● Work to be completed
Your answer should be an exact copy of the lines from the one containing "[00:00:58.75 to 00:00:58.85]" through the last line of the records below, without any pictures.

● Task data
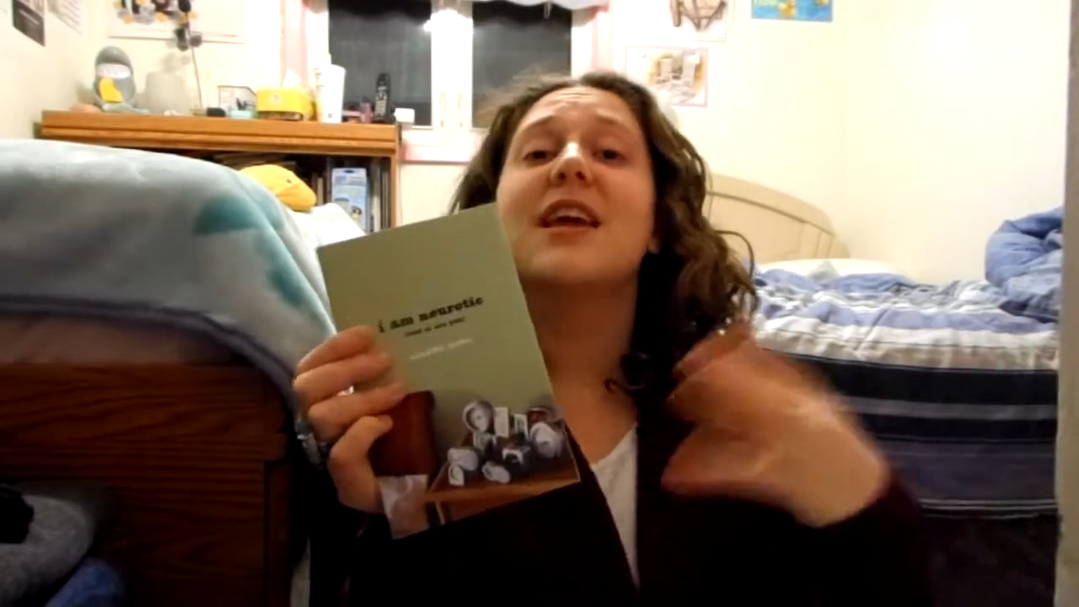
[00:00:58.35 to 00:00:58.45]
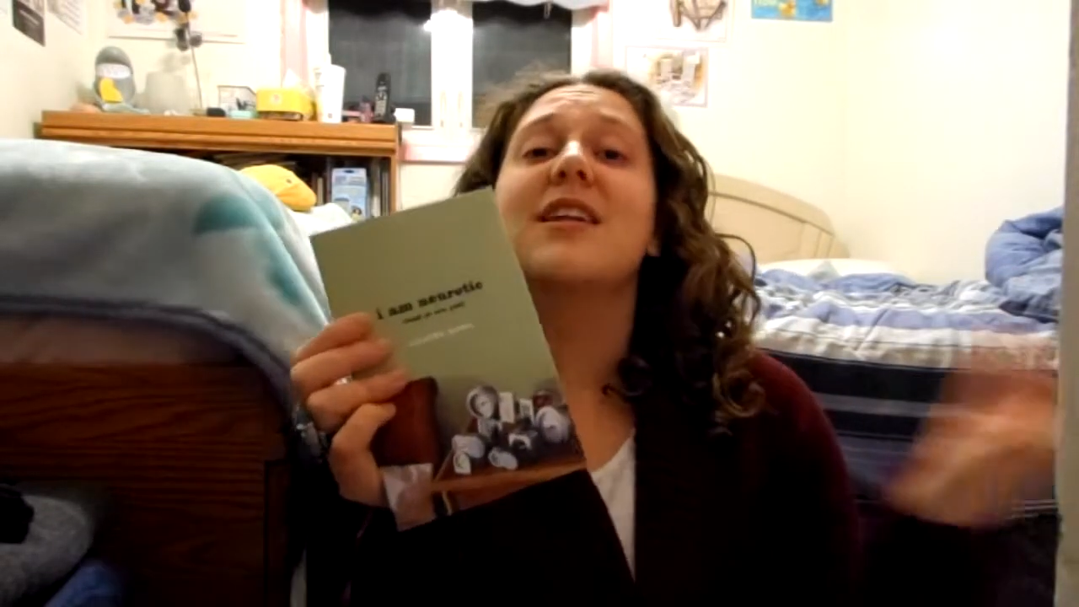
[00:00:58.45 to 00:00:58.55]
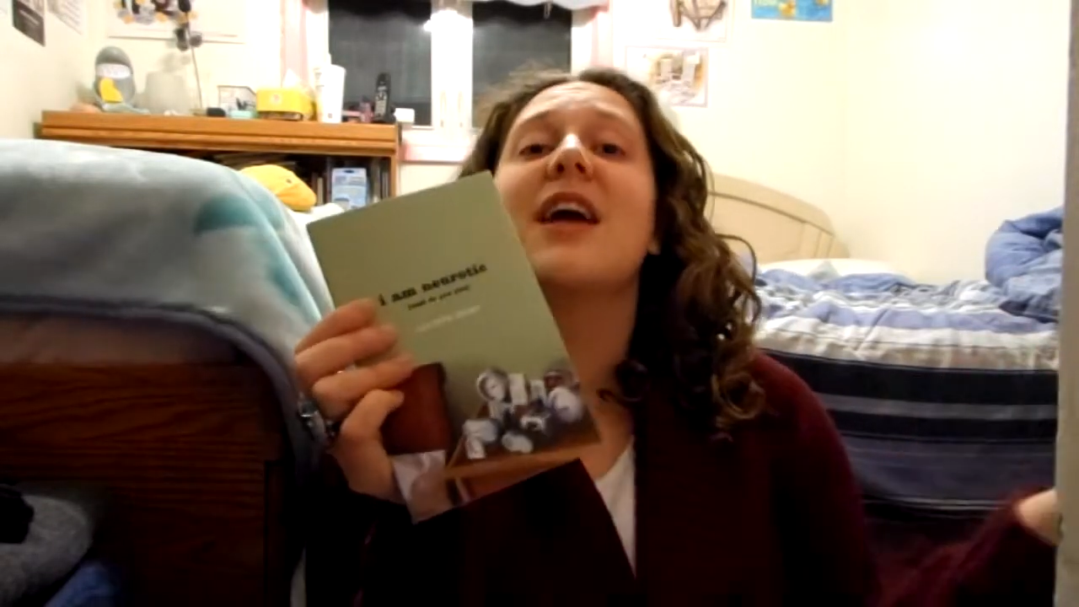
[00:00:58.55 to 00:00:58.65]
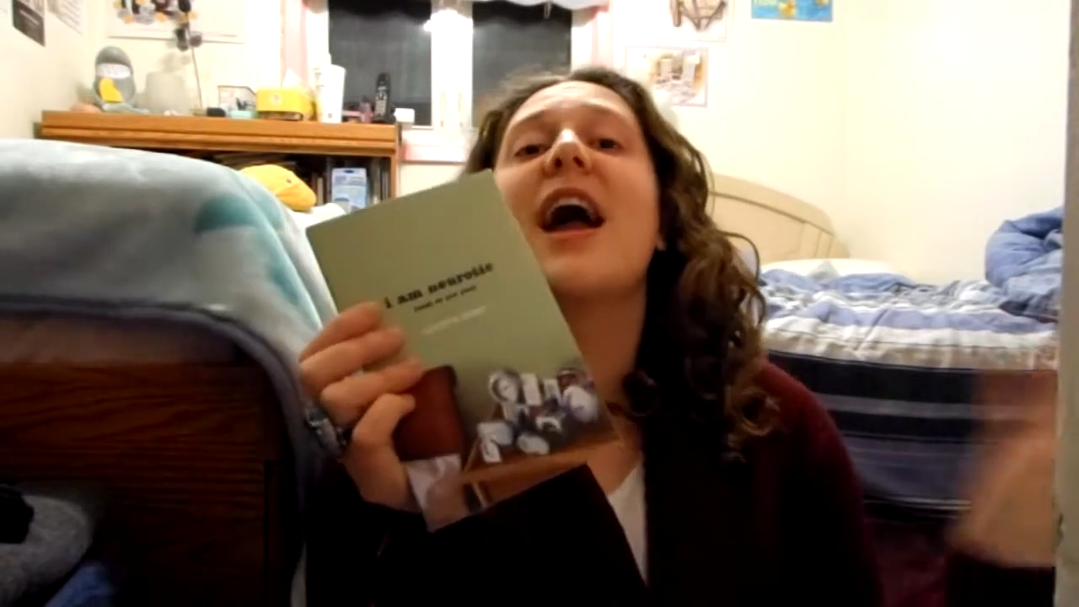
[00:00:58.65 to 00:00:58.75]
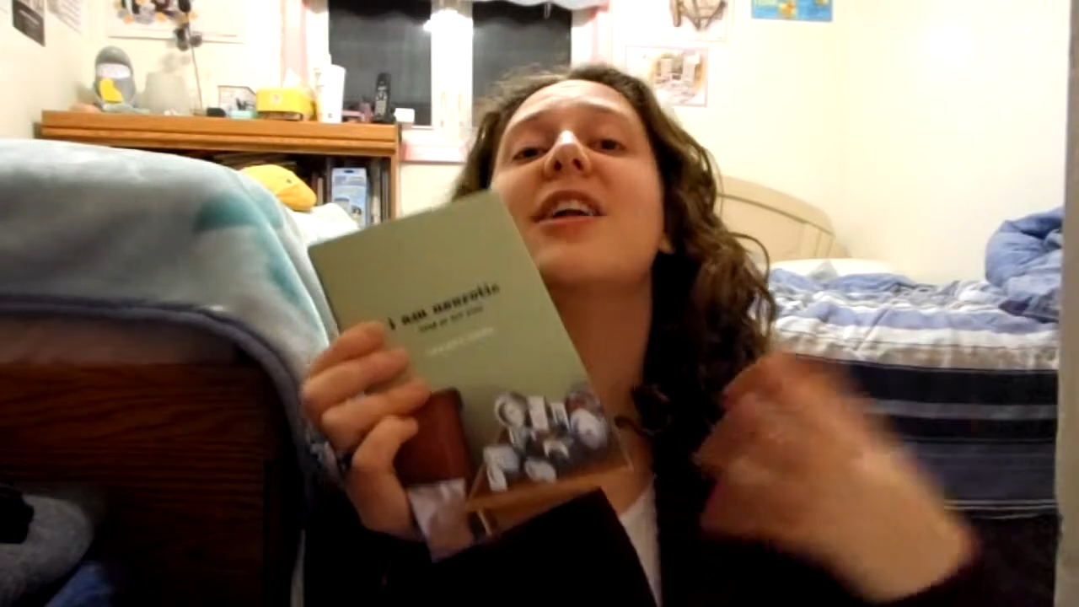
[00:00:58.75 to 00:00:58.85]

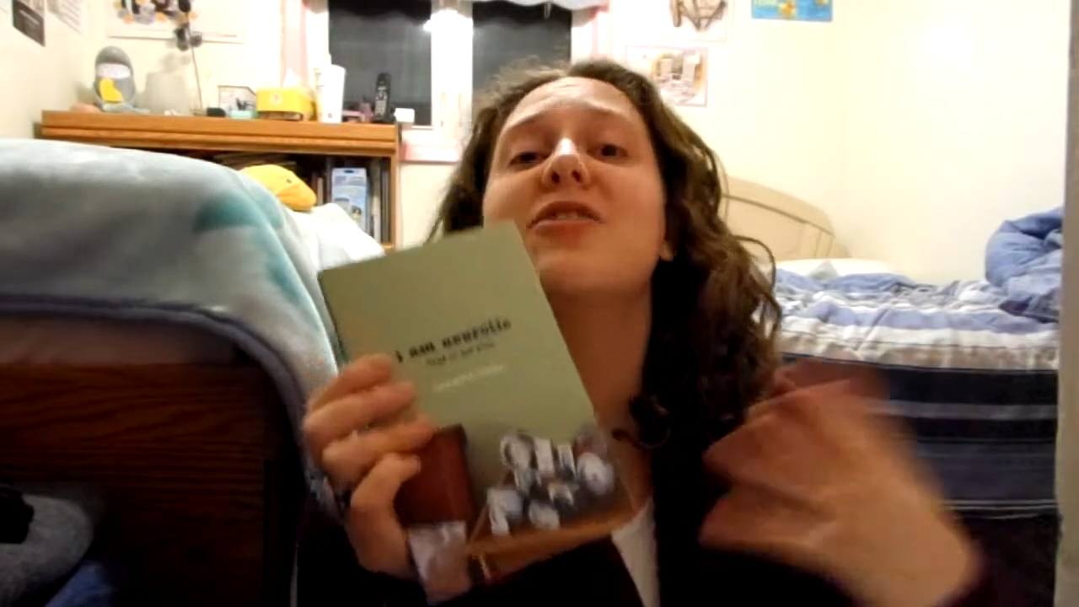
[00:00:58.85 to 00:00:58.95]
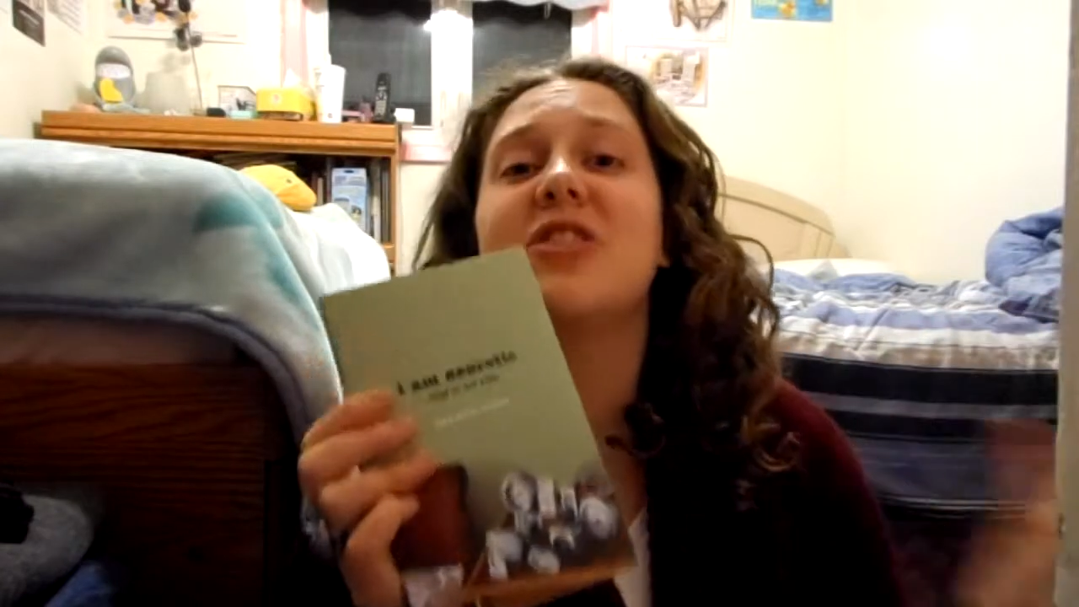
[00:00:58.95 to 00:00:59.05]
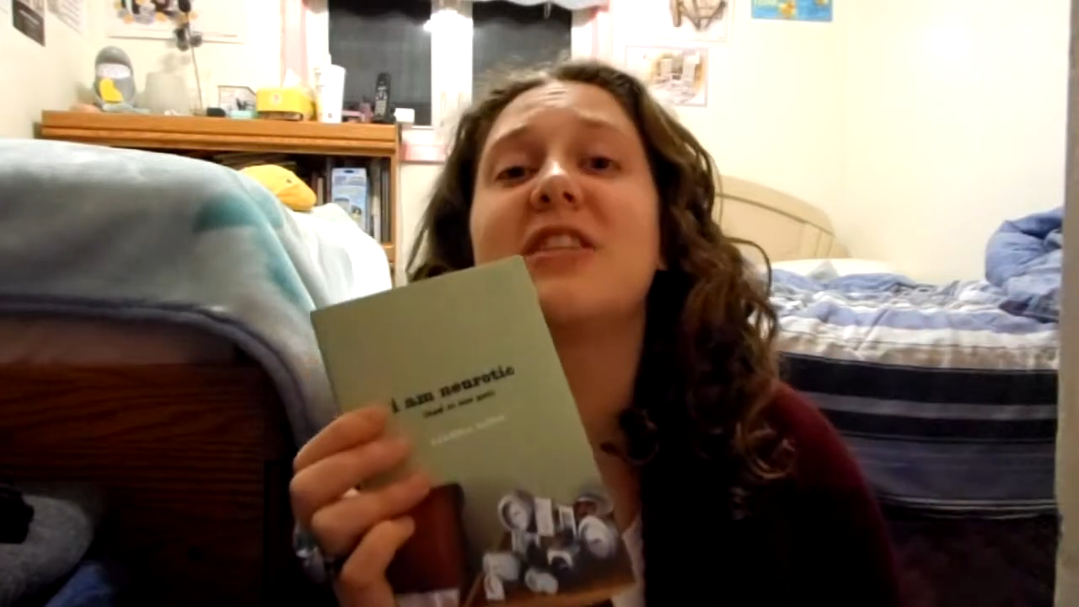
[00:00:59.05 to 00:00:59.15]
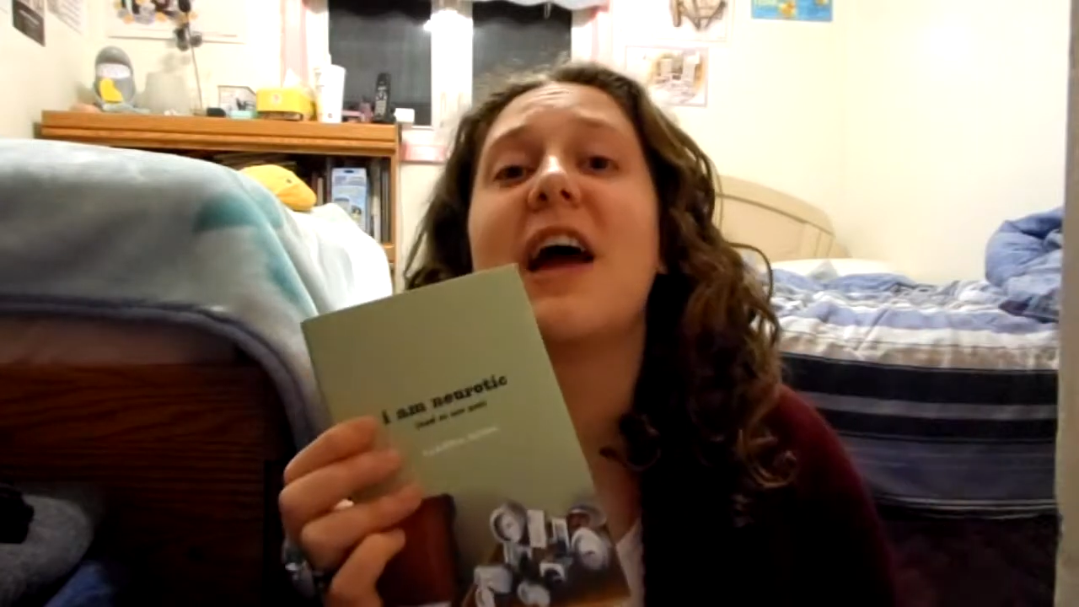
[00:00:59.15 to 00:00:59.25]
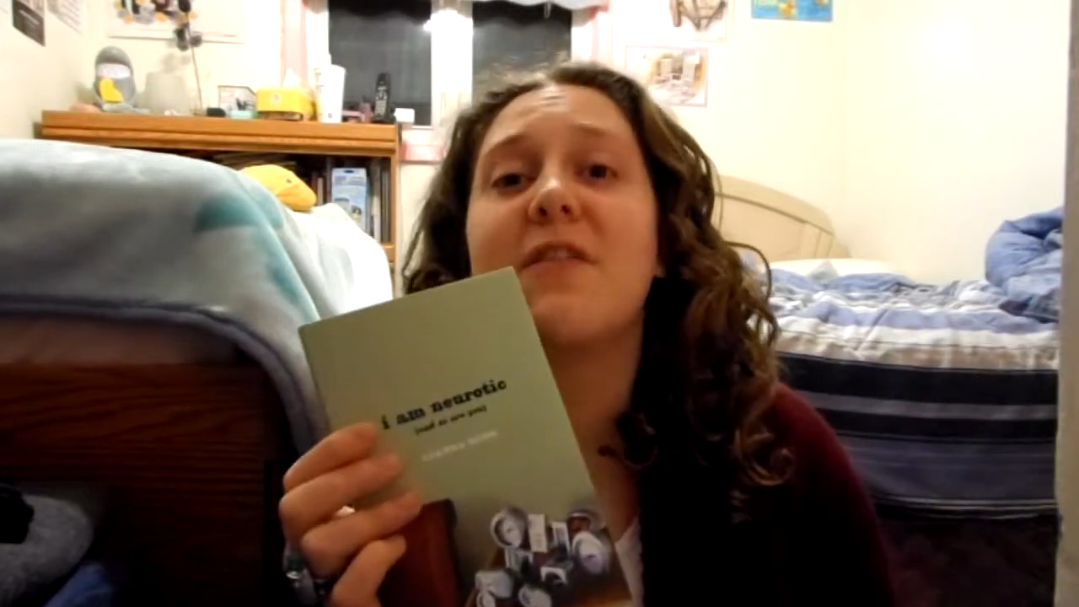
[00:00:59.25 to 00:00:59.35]
can kind of
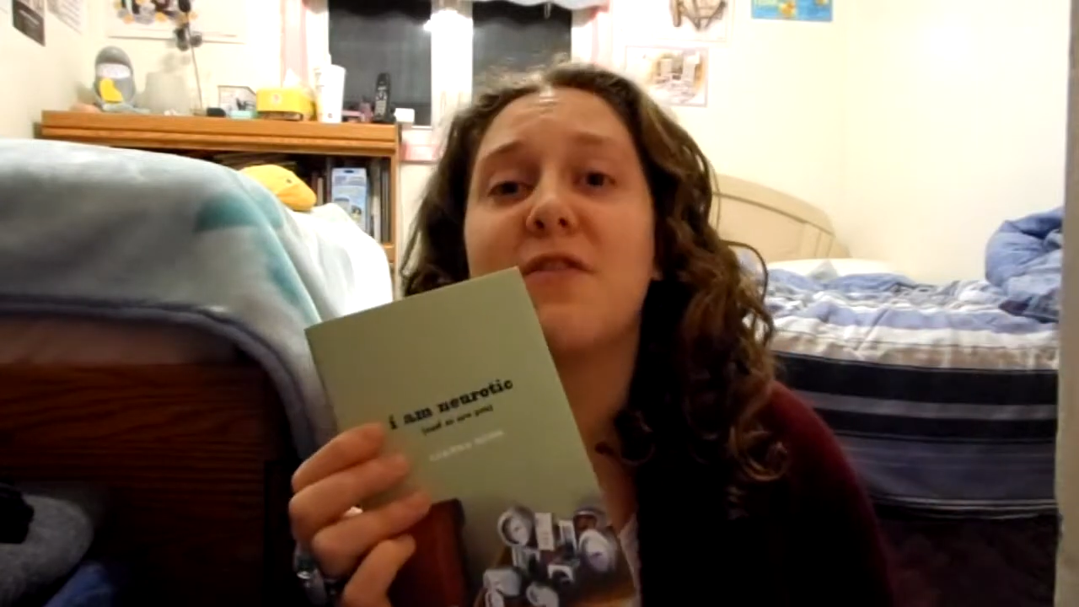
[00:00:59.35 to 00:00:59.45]
just have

● Output for this task
[00:00:58.75 to 00:00:58.85]

[00:00:58.85 to 00:00:58.95]
[00:00:58.95 to 00:00:59.05]
[00:00:59.05 to 00:00:59.15]
[00:00:59.15 to 00:00:59.25]
[00:00:59.25 to 00:00:59.35]
can kind of
[00:00:59.35 to 00:00:59.45]
just have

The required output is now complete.